Hey we are all not lesbians er liberals here ...... 
I took my daughter with me to vote for mayor last week , she says mommy does not vote makes no differance......... 
I let her know that if she does not vote she is letting other people decide her future , hopefully she understands at 9 yrs old. I asked her if she is thankfull for the Canadian army she said yes , so I let her know that thousands had given there lives so we can vote, by not voting she would be disshonouring vetreans.......


----------



## Tirediron (Jul 12, 2010)

roadrash said:


> Hey we are all not lesbians er liberals here ...... I took my daughter with me to vote for mayor last week , she says mommy does not vote makes no differance.........
> I let her know that if she does not vote she is letting other people decide her future , hopefully she understands at 9 yrs old. I asked her if she is thankfull for the Canadian army she said yes , so I let her know that thousands had given there lives so we can vote, by not voting she would be disshonouring vetreans.......


I know that, but you are "blessed" with a lot,a lot of more conservative people with roots in the east end up out here


----------



## mosquitomountainman (Jan 25, 2010)

PS360 said:


> I was actually using a similar line, and using it as a justification to vote libertarian.
> 
> I was thinking my vote doesn't count anyway so I'm gonna vote for who I want, if enough people did that maybe we could break free of the yoke of this retarded 2 party system.
> 
> ...


You have to wonder about third party candidates. The only reason I've voted republicrap is because of the social issues and gun control. When it comes to Constitutional rights, big government and big spending there isn't any difference between the two main parties except where they do their intrusions into our lives and spend our money.

The political parties know that many of us will vote "sensibly" so they use us to further their agenda. The democraps use the homosexuals and minorities. The republicraps use gun owners and social conservatives. Once they're elected they quickly forget about who put them in office.

The republicrap party is just lucky the Tea Party went with them instead of the Libertarians. They better not drop the ball.


----------



## HozayBuck (Jan 27, 2010)

*I have to confess*

I didn't vote this time first time in almost 50 years.. my reasons are worse then saying because they are all crooks...

When I went on the road almost 3 years ago I didn't think about not having a true home port, I did vote in the last election even tho I more or less, mostly more lied about it, since I no longer lived in that voting district...

So I voted on all the things I felt were fair but not on the local district leadership... and truly I was living in a small version of some socialist republik since both the senate and house reps were both dyed in the wool card carrying pinkos who always win with a huge majority...
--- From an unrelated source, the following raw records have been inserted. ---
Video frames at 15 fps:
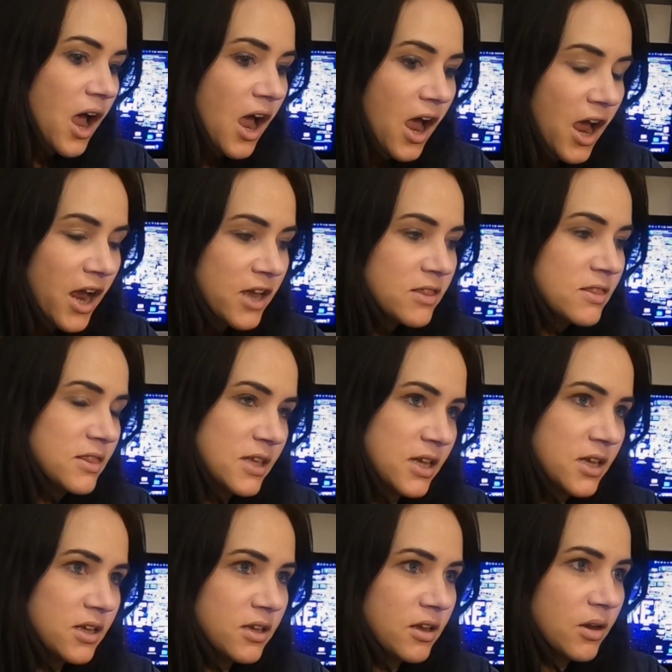I
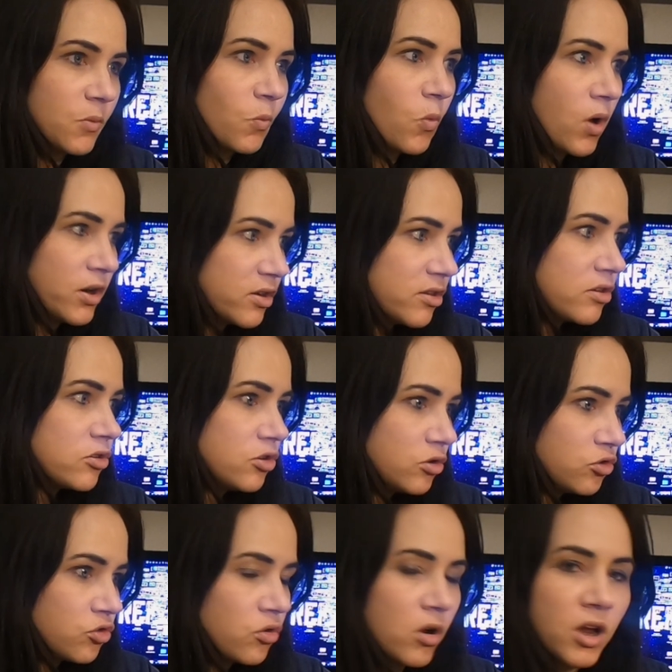think once
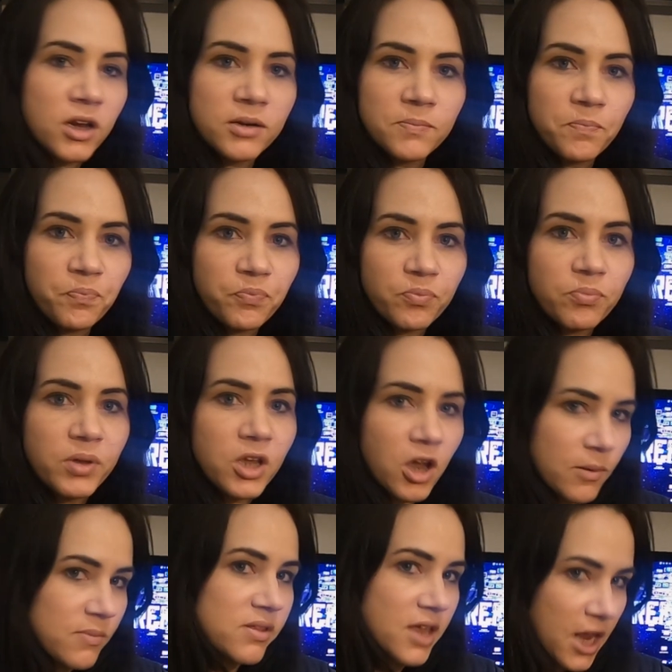Neutron
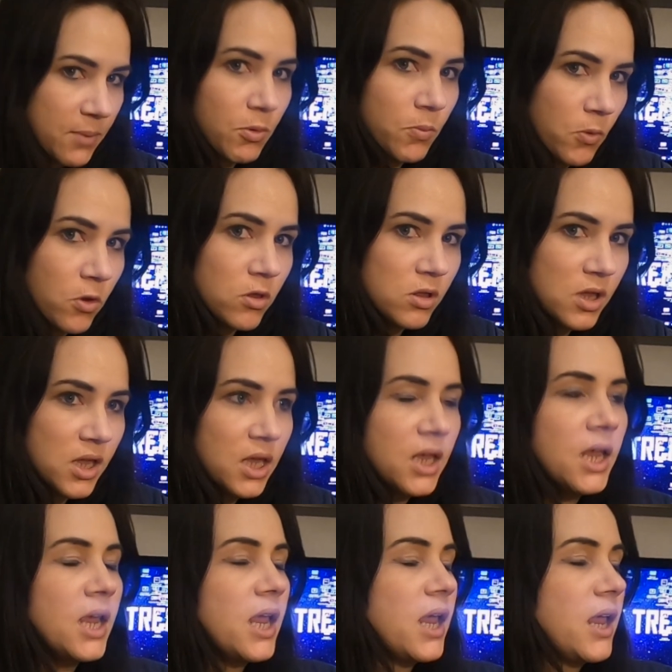becomes capable,
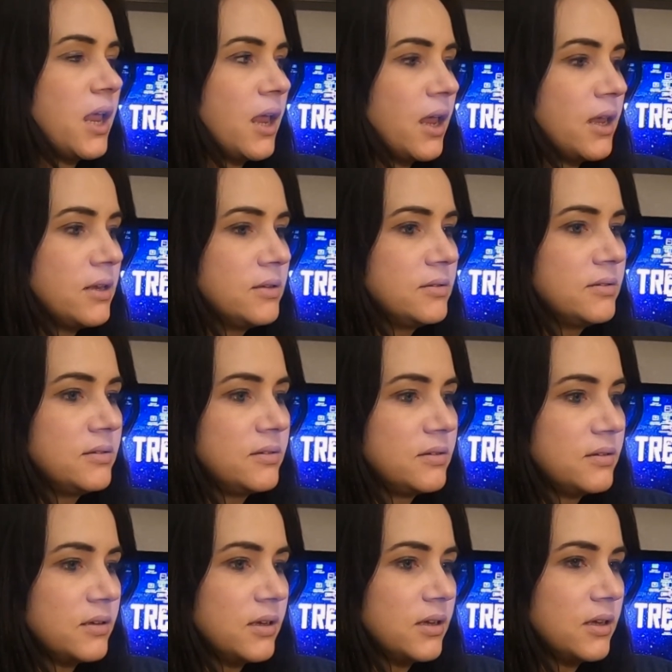and
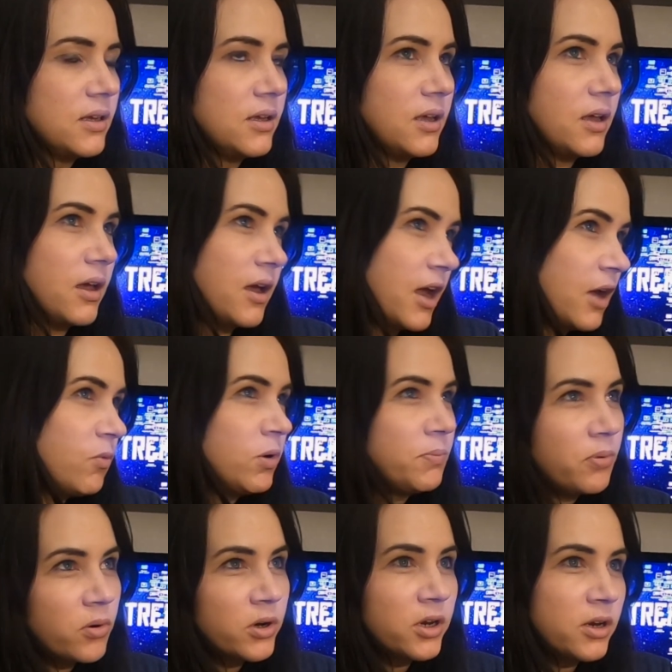I would
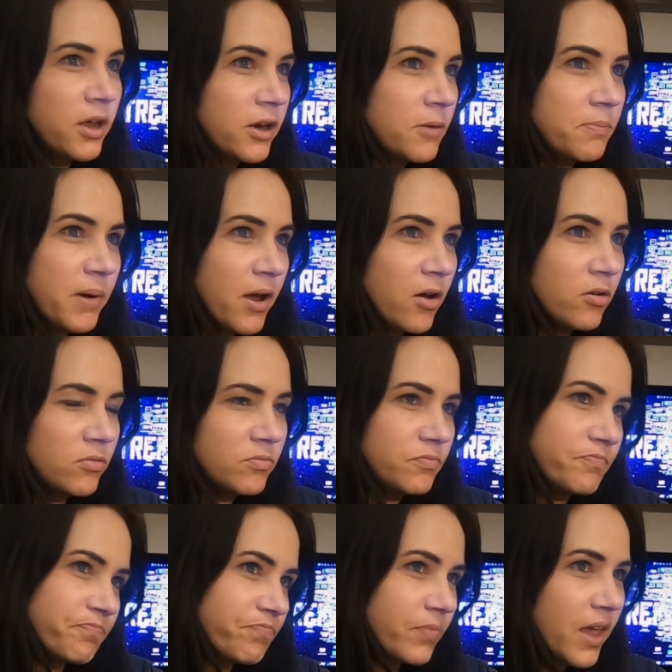put it at
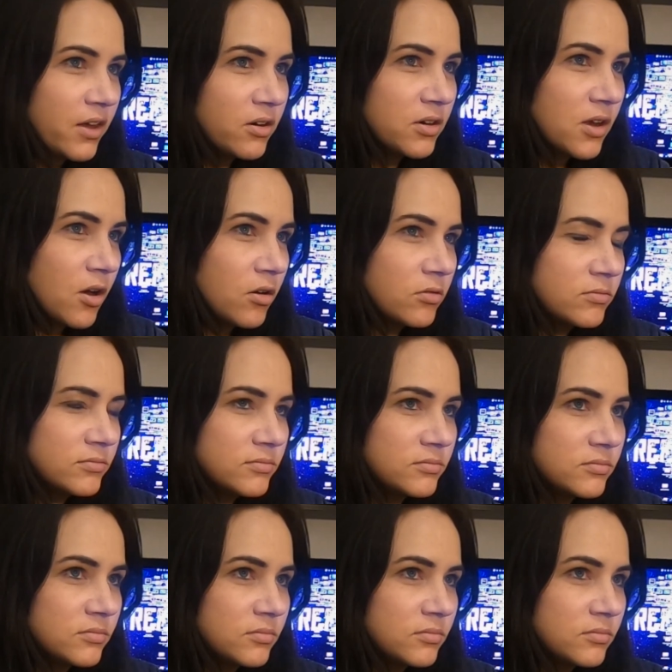about, I don't know,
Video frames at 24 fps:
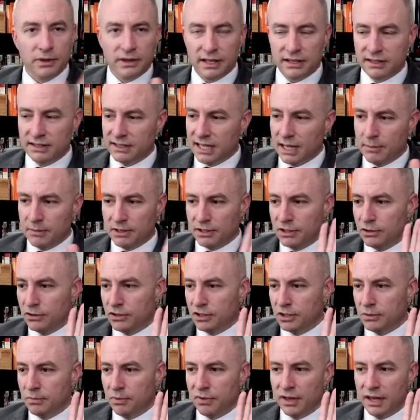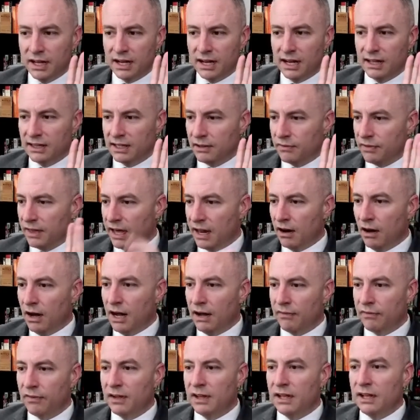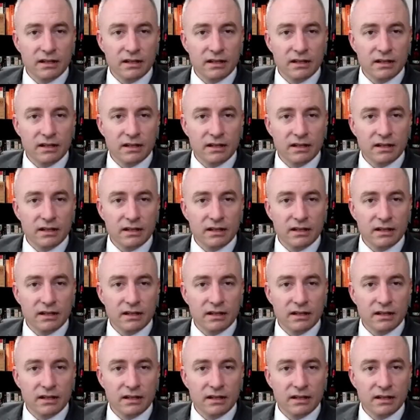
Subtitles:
That's the same as a YouTube thing. I'll leave that off.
This time I knew my Senators weren't running , and the lone house member was a shoo in... and I was a bit leery of voting in a district i was no longer a resident of... problem is fixed now so I'm good to go... from now on...

I've come to believe that the best way to get thru to them is to go to their public campaign meetings and get up to ask a question and hand then a copy of the booklet put out by FIJA which has all the founding documents reprinted in it... and looking them dead him the eyes ask if they believe in the Constitution as written by the founding fathers? and the Bill of rights as written OR if they believe them to be "living Documents" open to interpretation... pin them right down in front of everybody... and when they say they do believe in them then remind them that the first time they vote for something that is a flat out violation of the founding Documents then they have broken their word and pledge to the people and will need to resign from office... I wonder how most would handle this?... would they stutter and stammer? and of course if they do then tell them they just lost your vote and the vote of everybody in the room that believes in the Documents as written... and walk out...

Some how I think this might pin a few of them... and if you can get it on film for later publication...so much the better!

So I apologize ( mostly to myself)for not voting, and hope yawl understand the why of it... and yes excuses are like AH's all smell...


----------